* Exercise prompt:
After locating the line containing "(5.60 s to 6.40 s)" in the entries below, please write out that line and the rest through the end exactly. Omit pictures.

(Saved entries)
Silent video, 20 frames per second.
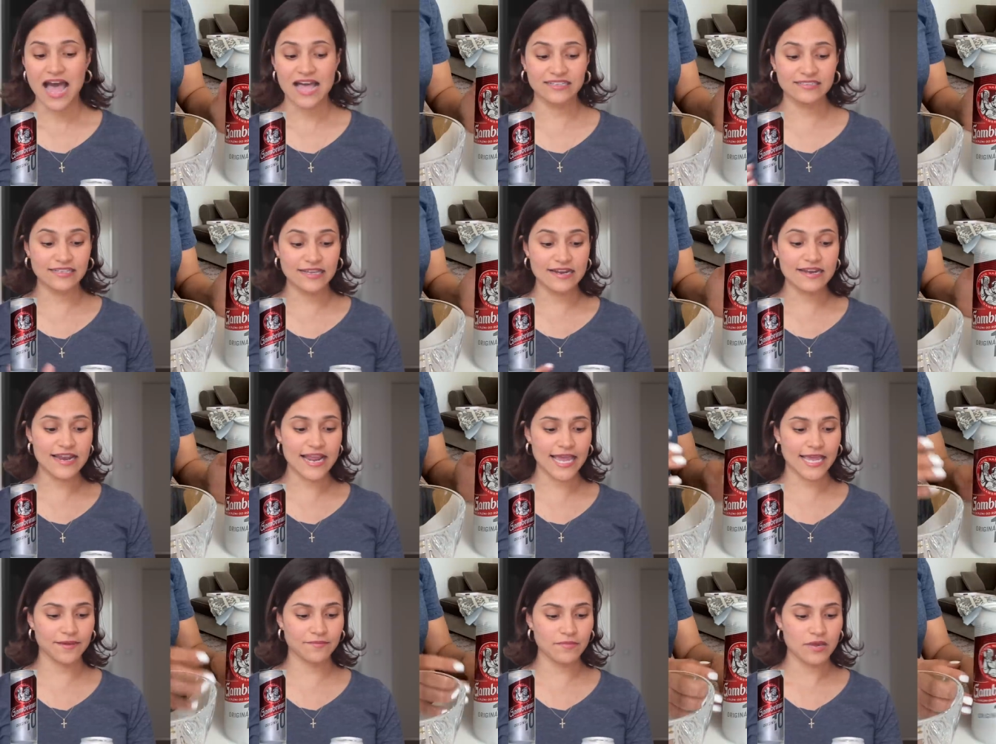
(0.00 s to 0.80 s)
And the
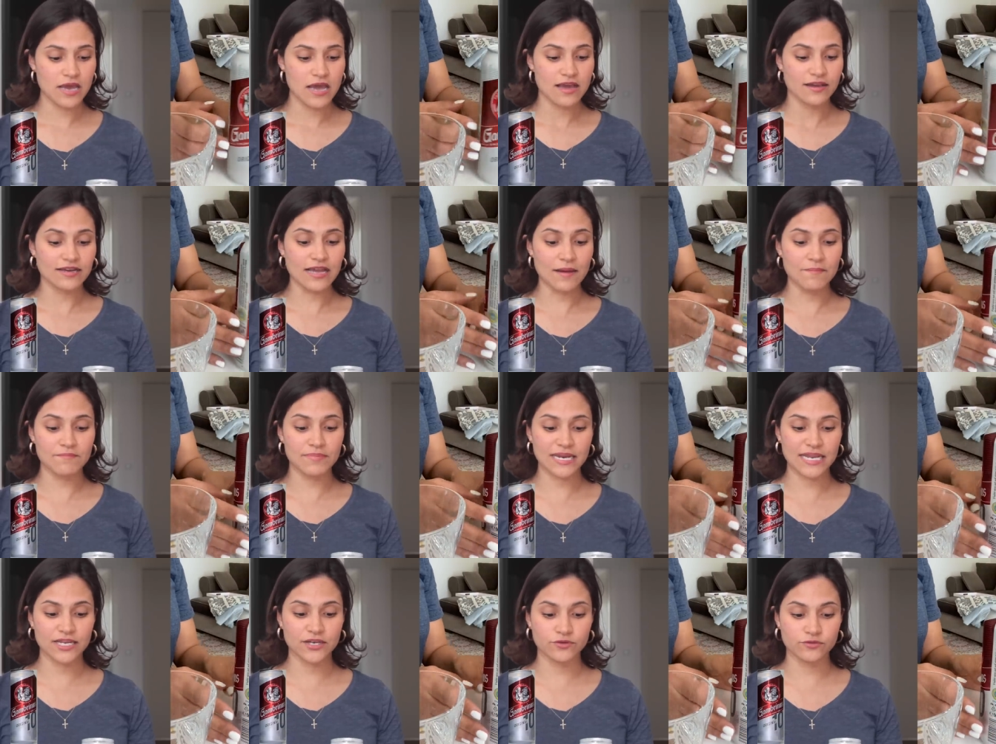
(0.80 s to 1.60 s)
name
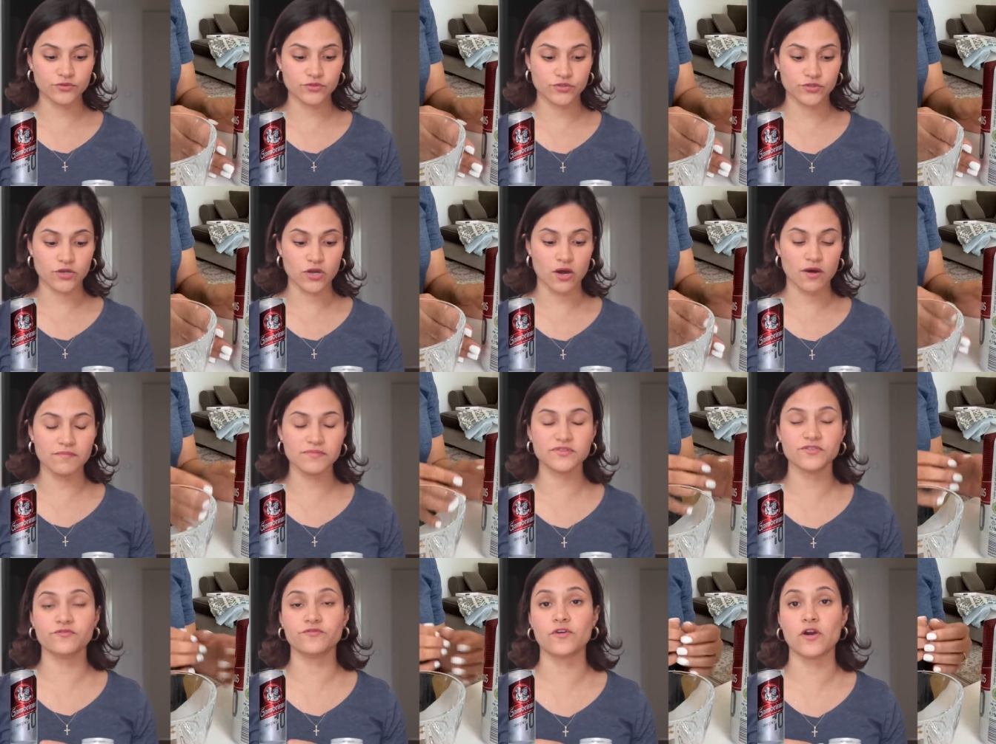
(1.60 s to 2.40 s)
Gambrinus
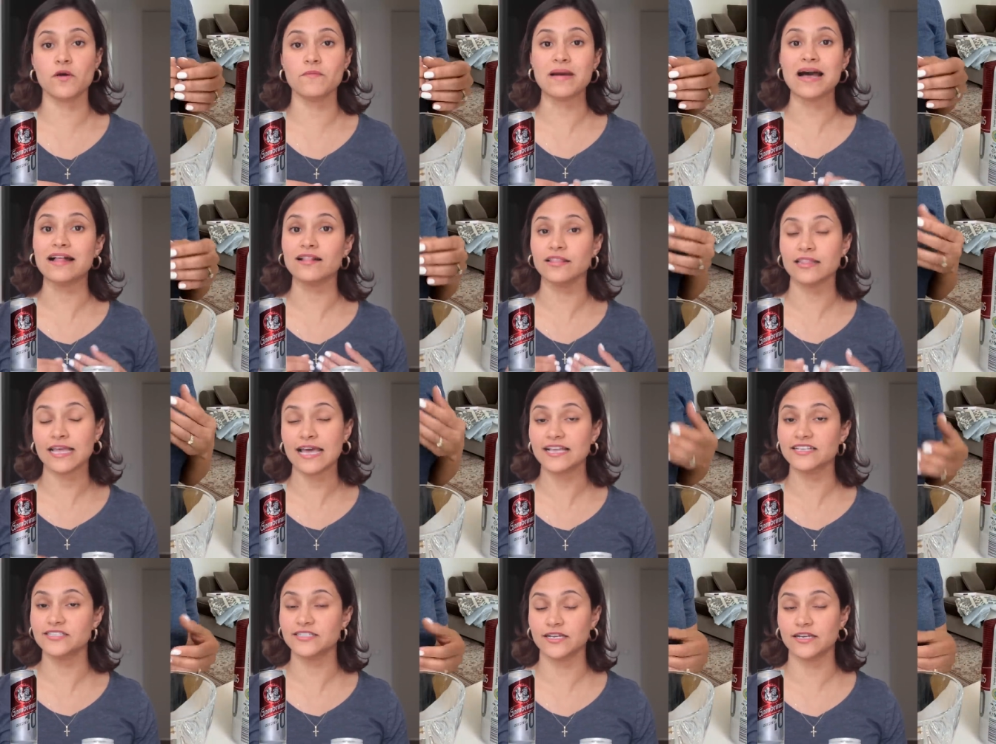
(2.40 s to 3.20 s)
comes from a
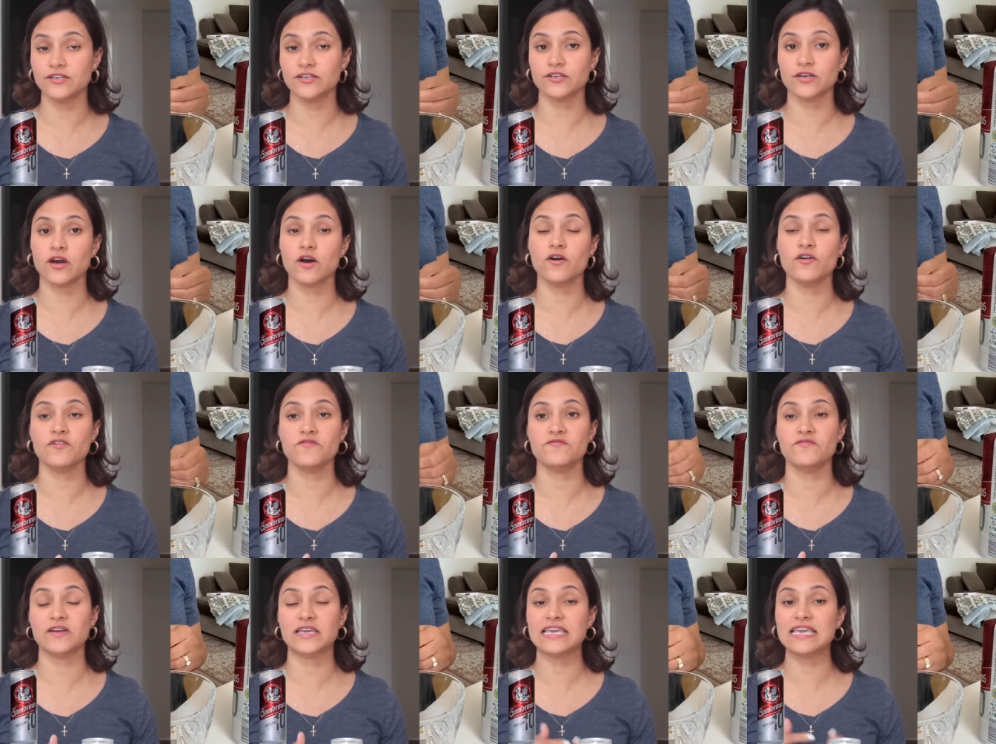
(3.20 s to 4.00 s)
legend
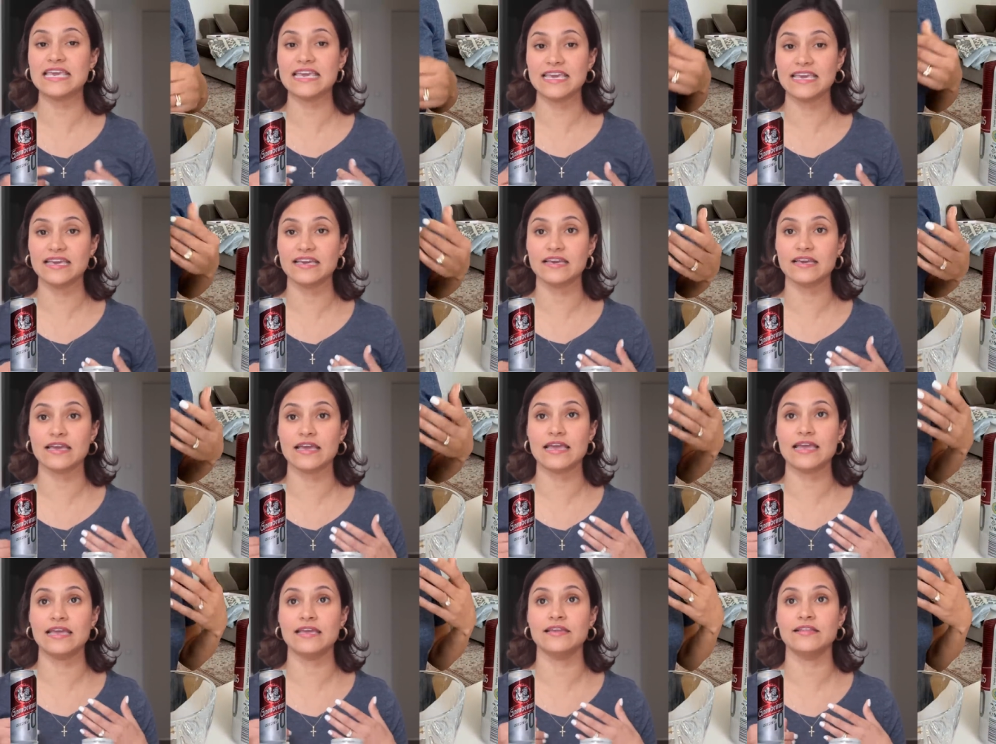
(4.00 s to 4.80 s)
of a king
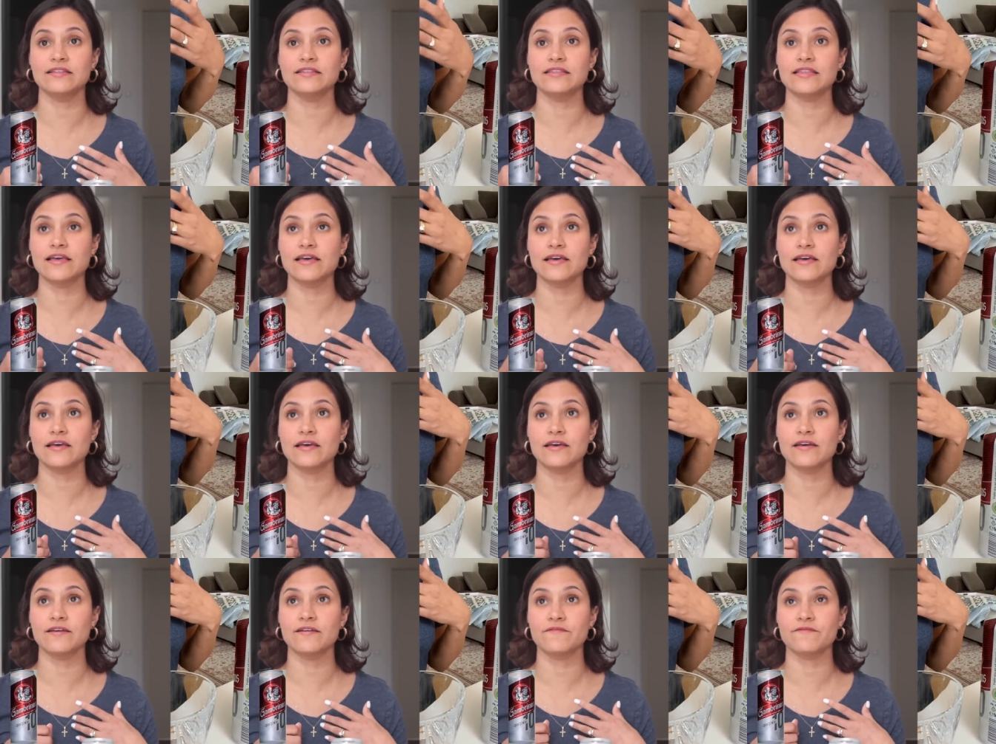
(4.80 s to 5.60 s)
in
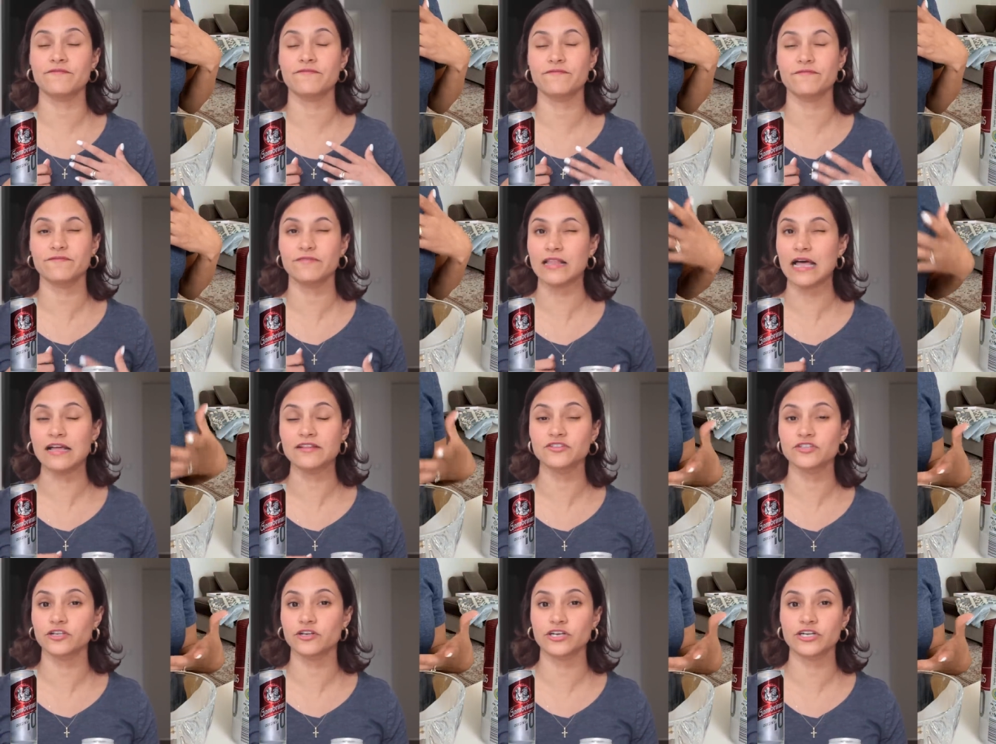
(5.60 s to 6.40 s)
the
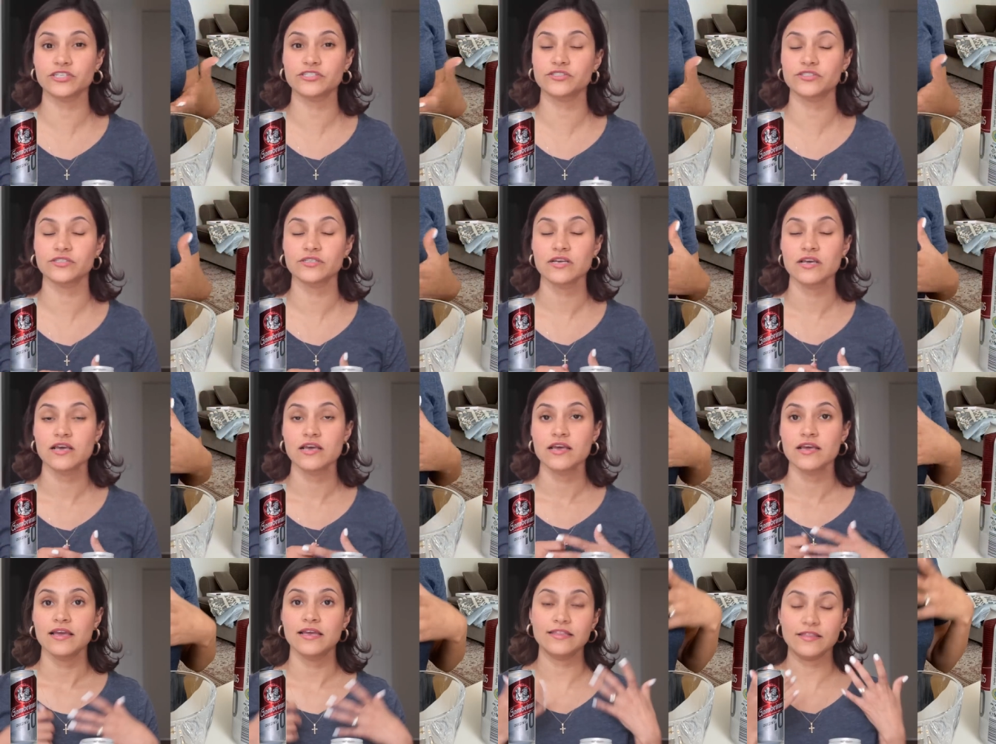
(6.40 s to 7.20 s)
Flanders
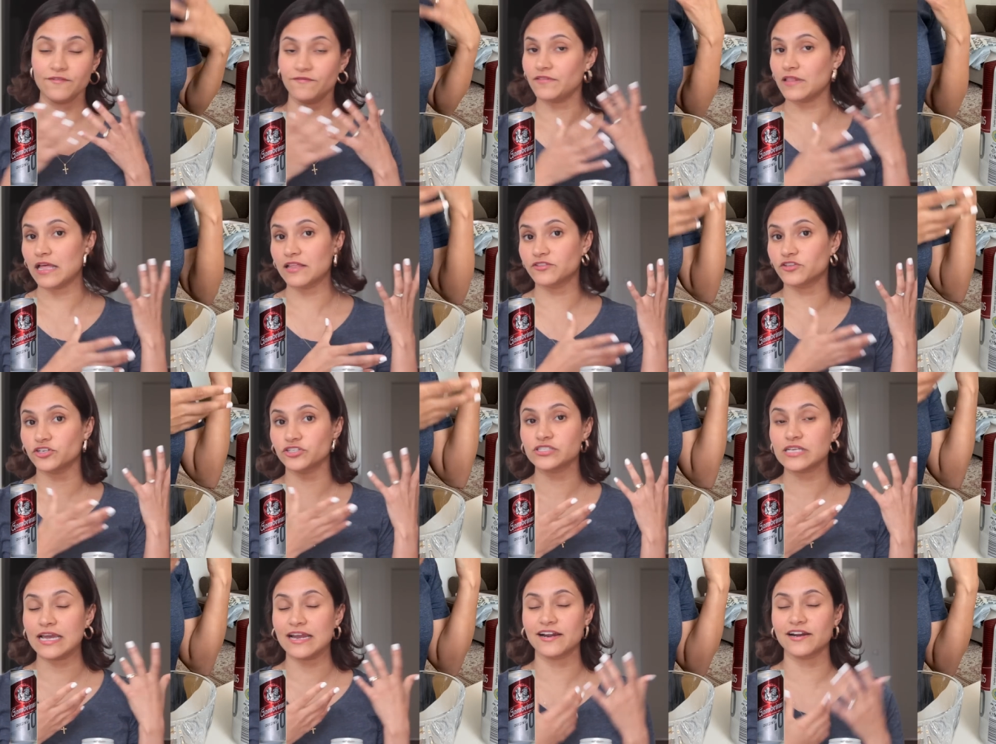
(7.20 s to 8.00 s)

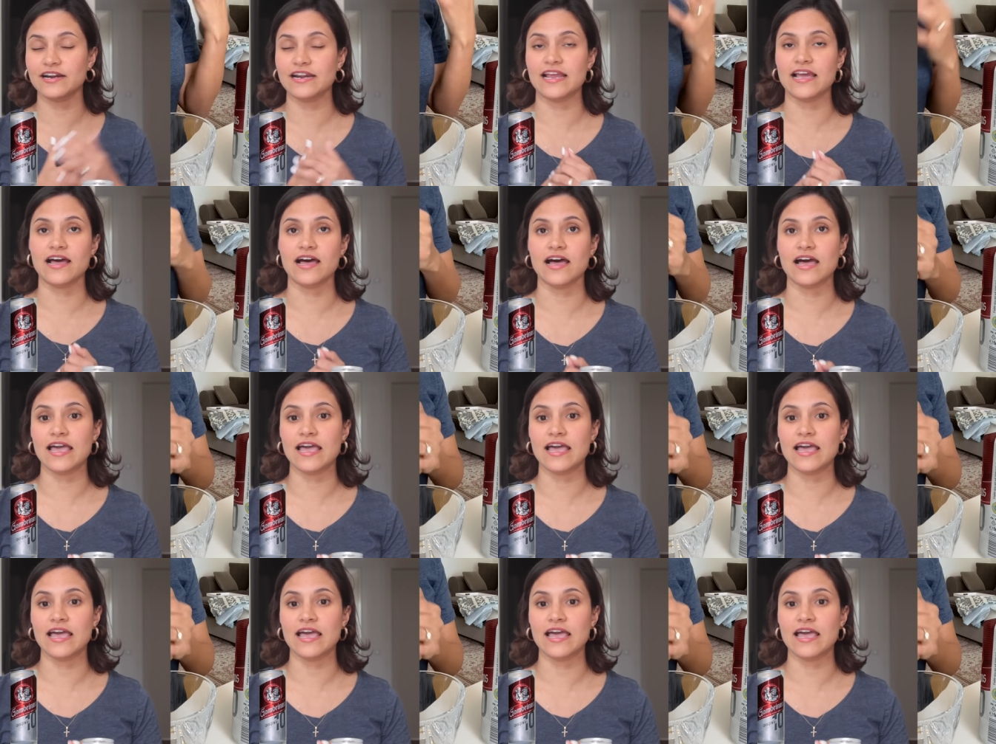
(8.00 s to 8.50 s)
area,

* Written answer:
(5.60 s to 6.40 s)
the
(6.40 s to 7.20 s)
Flanders
(7.20 s to 8.00 s)

(8.00 s to 8.50 s)
area,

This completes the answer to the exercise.